I wrote recently about a trial of driverless buses in the Greek town of Trikala. The small, compact buses are being made by the French company CityMobil2, which is clearly a trend as another French company are about to trial similar technology in the Swiss city of Sion.
The project, which is sponsored by bus operator PostBus, will see the French company Navya supply driverless shuttle buses to the city to expand operations to a wider range of regions.
There are many places in Switzerland that are very sparsely populated, therefore rendering them uneconomic to service using traditional public transport. A driverless solution could, therefore, be just the ticket.
A driverless solution
The driverless option is designed to work on demand, therefore costing less than the timetabled solution that service better populated areas of town.
The venture is part of a two-year project being run by the Commission for Technology and Innovation, with the ultimate goal being to develop a system that can happily thrive in the complex world of urban transportation.
Each vehicle must be capable of communicating with each other, and of course others on the road, so that both safe and efficient passage is secured for all road users.
It also requires a robust system to manage the needs of users, whether that’s taking bookings or planning efficient routes. The research team believe their algorithms are capable of managing all of these in real time via a fleet management system.

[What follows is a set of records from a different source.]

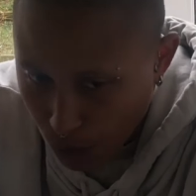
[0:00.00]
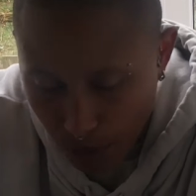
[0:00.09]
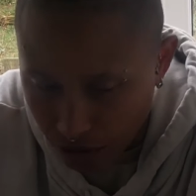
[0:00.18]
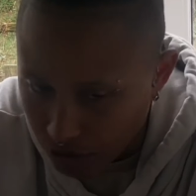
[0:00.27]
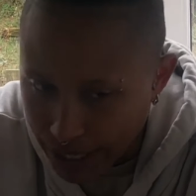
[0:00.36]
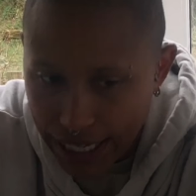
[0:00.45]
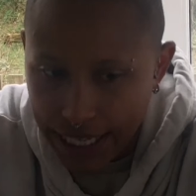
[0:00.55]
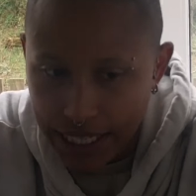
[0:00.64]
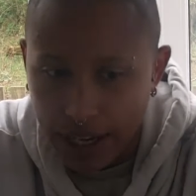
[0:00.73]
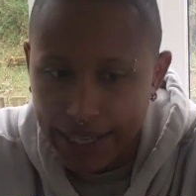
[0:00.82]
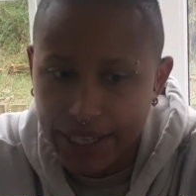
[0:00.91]
But
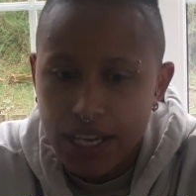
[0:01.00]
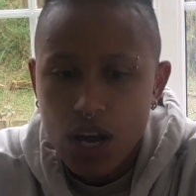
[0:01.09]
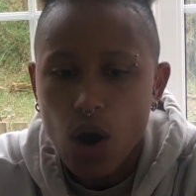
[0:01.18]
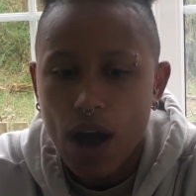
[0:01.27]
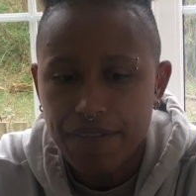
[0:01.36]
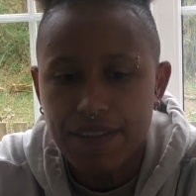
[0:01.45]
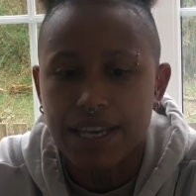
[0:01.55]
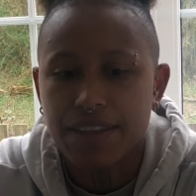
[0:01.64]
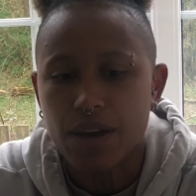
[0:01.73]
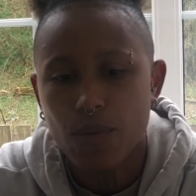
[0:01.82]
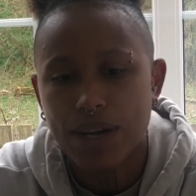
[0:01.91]
really, I think
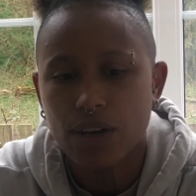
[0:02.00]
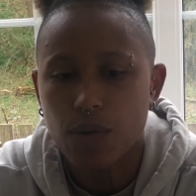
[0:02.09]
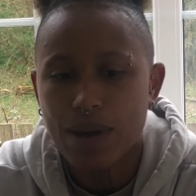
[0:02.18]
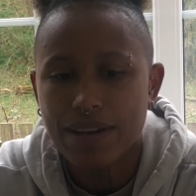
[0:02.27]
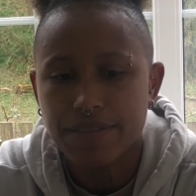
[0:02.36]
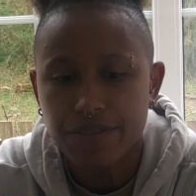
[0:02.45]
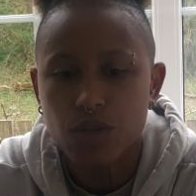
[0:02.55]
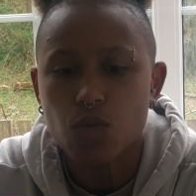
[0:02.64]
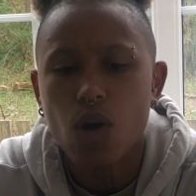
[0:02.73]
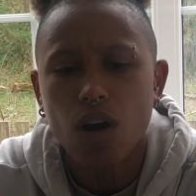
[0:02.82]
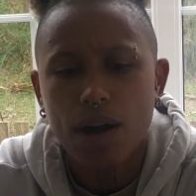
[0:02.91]
that when I went through
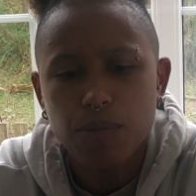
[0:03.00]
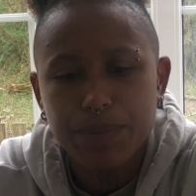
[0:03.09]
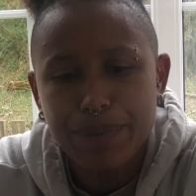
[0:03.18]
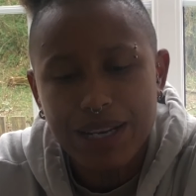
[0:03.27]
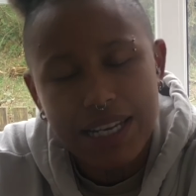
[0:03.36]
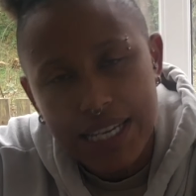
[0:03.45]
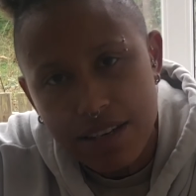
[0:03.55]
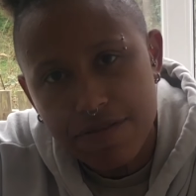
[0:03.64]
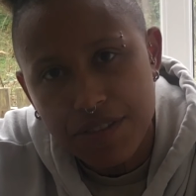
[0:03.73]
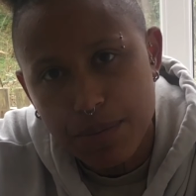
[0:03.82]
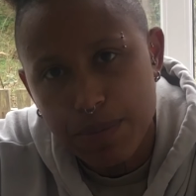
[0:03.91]
what I would
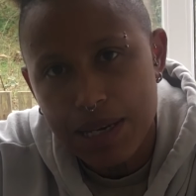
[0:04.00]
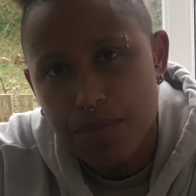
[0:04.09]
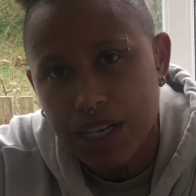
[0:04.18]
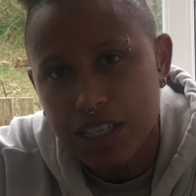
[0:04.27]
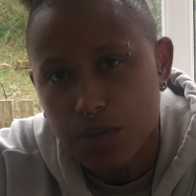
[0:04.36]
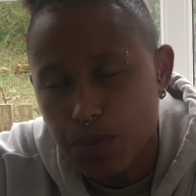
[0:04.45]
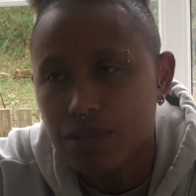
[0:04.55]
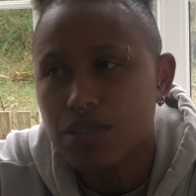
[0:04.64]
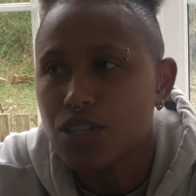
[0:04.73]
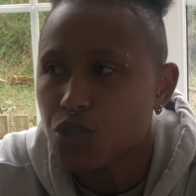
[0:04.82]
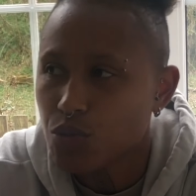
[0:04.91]
believe to be my
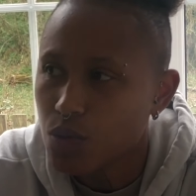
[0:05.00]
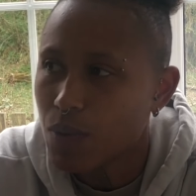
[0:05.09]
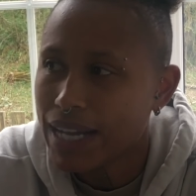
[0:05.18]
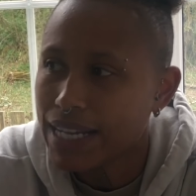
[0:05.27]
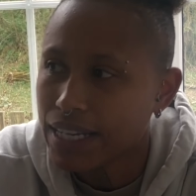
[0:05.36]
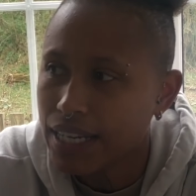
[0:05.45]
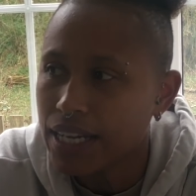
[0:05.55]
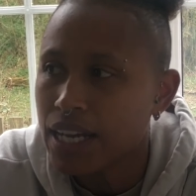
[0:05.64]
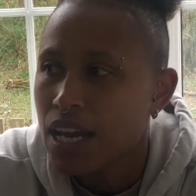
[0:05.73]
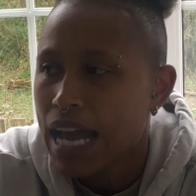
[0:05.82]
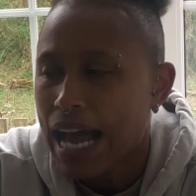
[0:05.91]
spiritual awakening,
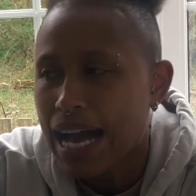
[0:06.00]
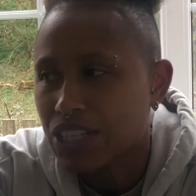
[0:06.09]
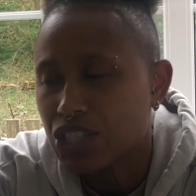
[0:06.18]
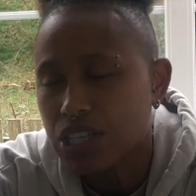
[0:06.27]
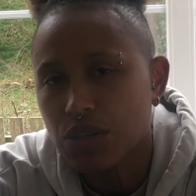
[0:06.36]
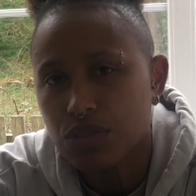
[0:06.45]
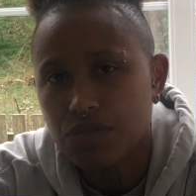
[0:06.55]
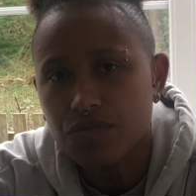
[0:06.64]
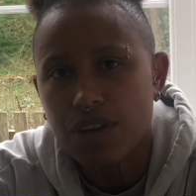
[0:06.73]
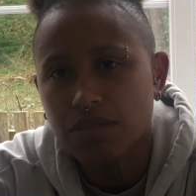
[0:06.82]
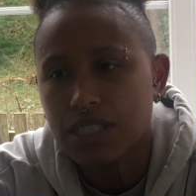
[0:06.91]
actually it was
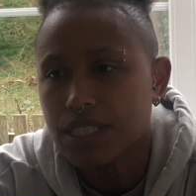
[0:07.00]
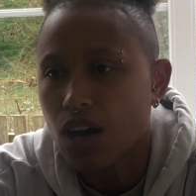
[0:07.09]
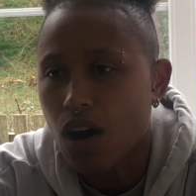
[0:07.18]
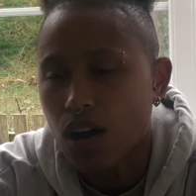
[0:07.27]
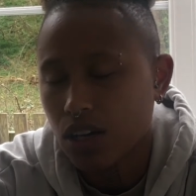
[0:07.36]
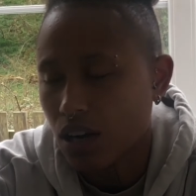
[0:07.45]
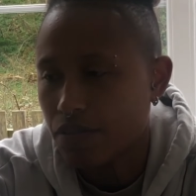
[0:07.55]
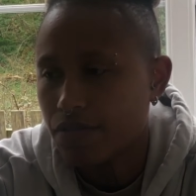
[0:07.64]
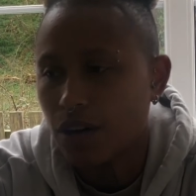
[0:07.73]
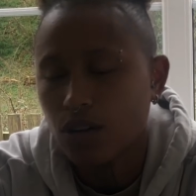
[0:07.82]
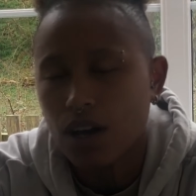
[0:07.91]
very dark and I
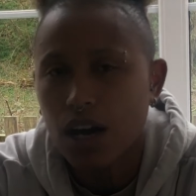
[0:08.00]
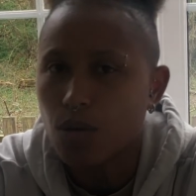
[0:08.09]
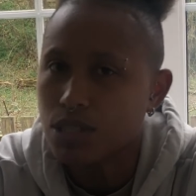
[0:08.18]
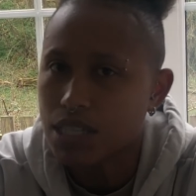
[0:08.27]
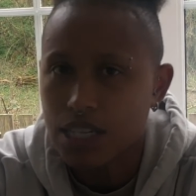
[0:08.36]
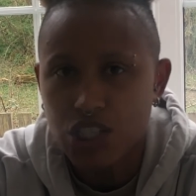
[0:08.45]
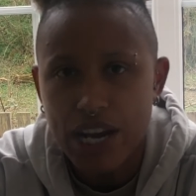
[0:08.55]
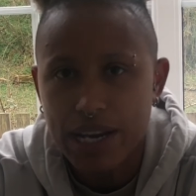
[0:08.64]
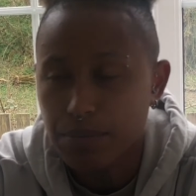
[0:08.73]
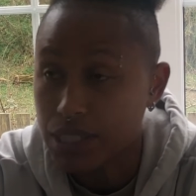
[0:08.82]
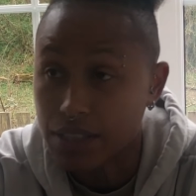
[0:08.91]
felt like I was in the
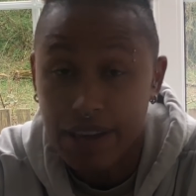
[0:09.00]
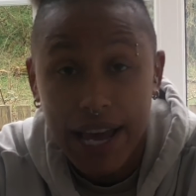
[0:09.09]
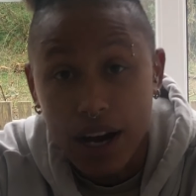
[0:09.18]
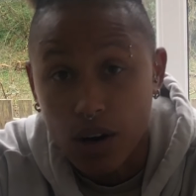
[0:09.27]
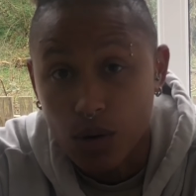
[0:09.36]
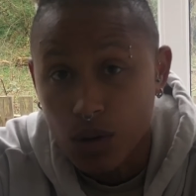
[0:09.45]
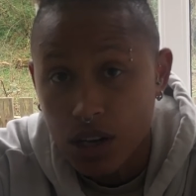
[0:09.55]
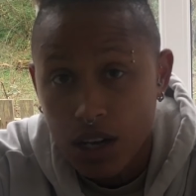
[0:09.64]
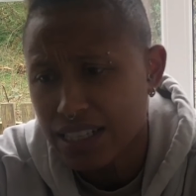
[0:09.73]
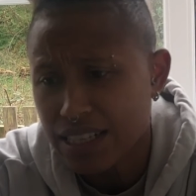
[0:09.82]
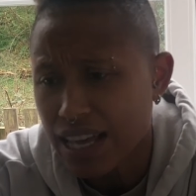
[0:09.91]
chambers of hell.
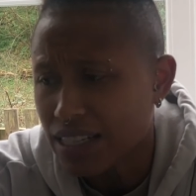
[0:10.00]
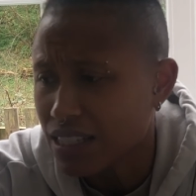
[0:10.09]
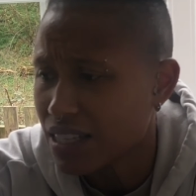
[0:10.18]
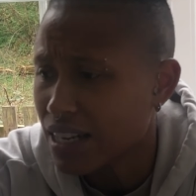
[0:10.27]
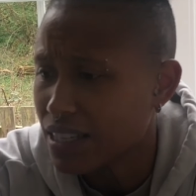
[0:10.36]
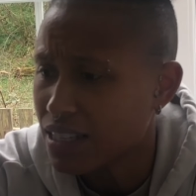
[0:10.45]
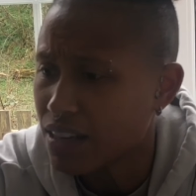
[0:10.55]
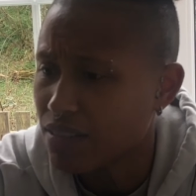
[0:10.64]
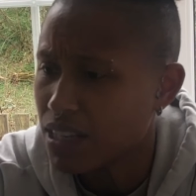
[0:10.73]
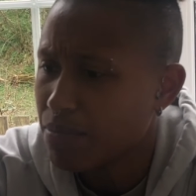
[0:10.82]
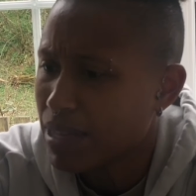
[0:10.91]
That doesn't
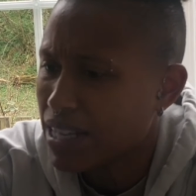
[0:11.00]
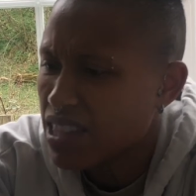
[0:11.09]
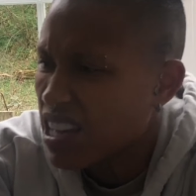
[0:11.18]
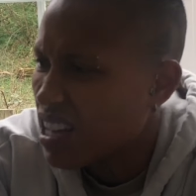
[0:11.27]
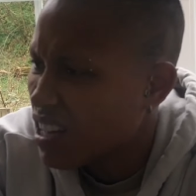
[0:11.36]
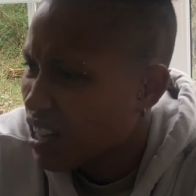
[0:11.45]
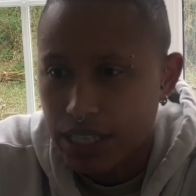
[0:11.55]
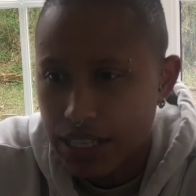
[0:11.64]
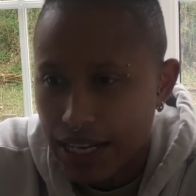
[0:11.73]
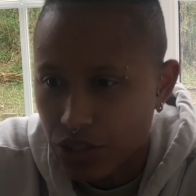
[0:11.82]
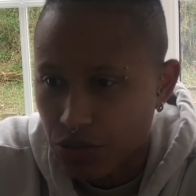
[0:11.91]
necessarily mean that in
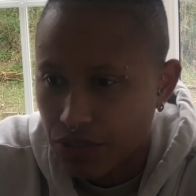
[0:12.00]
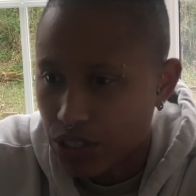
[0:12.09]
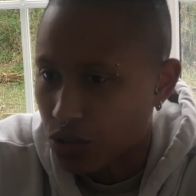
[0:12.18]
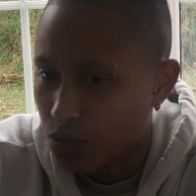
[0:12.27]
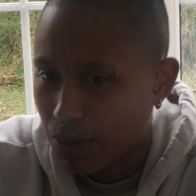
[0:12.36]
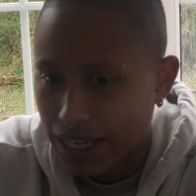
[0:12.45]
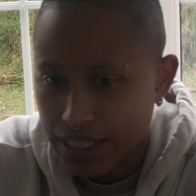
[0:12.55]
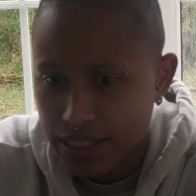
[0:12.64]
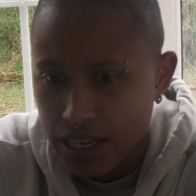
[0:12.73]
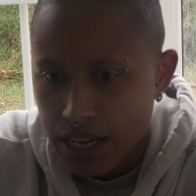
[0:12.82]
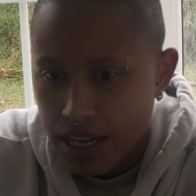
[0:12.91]
the actual physical
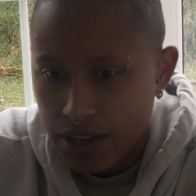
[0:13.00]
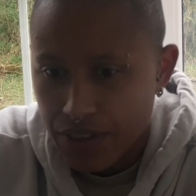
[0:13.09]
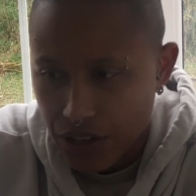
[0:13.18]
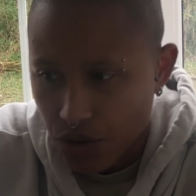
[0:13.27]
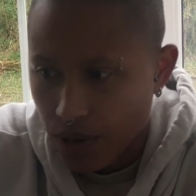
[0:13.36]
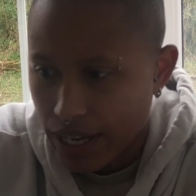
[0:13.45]
place that you're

The next step is to thoroughly test the buses out on closed road circuits, before then trying the buses out on the roads of Sion. The plan is to launch two driverless vehicles in the city early next year. They will operate with a maximum speed of 20 km/hr.
With this, and the Greek project, there are clear moves to try out driverless public transportation. It will be fascinating to see both whether it is technically feasible and also the benefits to the communities served.